We see that there is a clear correlation between Education level (completed degree) vs job compensation. In every salary band such a trend is varying. Salary bands above 250k USD value individual accomplishments over educational degree.
The average total compensation changes with every year. In fact it reduced from the year 2020 to 2021.
There are definately preferred companies in terms of pay band.
Some roles in the tech industry are very popular compared to others like Data Scientist, Software Development Engineer, Hardware engineer etc.
Dec, Jan, Feb are more favorable for getting a higher package than other months of the year.
Quarter 1 gives an individual more chances of callbacks for interviews over other quarters.

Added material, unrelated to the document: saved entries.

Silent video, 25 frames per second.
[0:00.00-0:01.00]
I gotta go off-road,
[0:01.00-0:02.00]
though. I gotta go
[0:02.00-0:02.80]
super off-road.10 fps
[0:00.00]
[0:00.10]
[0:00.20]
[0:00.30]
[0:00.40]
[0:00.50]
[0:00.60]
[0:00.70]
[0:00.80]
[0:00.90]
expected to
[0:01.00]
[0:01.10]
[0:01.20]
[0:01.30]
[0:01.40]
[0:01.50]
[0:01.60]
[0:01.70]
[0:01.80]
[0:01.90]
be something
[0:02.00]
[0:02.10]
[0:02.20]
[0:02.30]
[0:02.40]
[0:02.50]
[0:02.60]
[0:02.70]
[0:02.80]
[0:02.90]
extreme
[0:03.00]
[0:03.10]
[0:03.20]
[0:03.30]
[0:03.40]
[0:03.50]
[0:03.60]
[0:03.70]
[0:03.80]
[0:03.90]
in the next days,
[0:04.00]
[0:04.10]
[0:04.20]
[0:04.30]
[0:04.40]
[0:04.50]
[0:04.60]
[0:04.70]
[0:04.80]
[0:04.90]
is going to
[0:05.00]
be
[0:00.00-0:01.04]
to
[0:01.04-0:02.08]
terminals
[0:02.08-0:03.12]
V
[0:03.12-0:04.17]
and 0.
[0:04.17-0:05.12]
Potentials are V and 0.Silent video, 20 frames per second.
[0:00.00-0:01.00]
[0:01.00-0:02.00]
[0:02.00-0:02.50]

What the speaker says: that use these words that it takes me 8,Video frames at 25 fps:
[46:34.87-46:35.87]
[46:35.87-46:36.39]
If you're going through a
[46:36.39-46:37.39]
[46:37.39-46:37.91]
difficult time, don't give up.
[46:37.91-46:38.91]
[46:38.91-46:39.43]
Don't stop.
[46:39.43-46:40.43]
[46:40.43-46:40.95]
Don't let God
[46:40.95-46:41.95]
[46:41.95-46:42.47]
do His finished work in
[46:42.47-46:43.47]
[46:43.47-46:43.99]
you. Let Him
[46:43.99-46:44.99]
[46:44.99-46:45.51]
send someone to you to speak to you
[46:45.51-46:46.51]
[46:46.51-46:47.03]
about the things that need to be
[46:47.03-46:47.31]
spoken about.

Some states in the US are better for average earning people and some other states are better for people who earn way above the average pay bands.
The dataset I have picked is skewed towards some human races(Asians, White) over others(Hispanic)
Reflection
Since it is my first project in R, I learned that working with a data set involves taking raw data, cleaning it, then visualizing and interpreting different relationships. I focused on the variables that I was most intrigued by. Eg: I was curious about how gender/degrees influence jobs and compensation. What paths or roles do Data Science enthusiasts from different education backgrounds prefer? Which states are currently paying high? For somebody would I advise to pursue a masters degree in order to get a high salary? I’ve enjoyed learning the process for exploratory data analysis and visualization.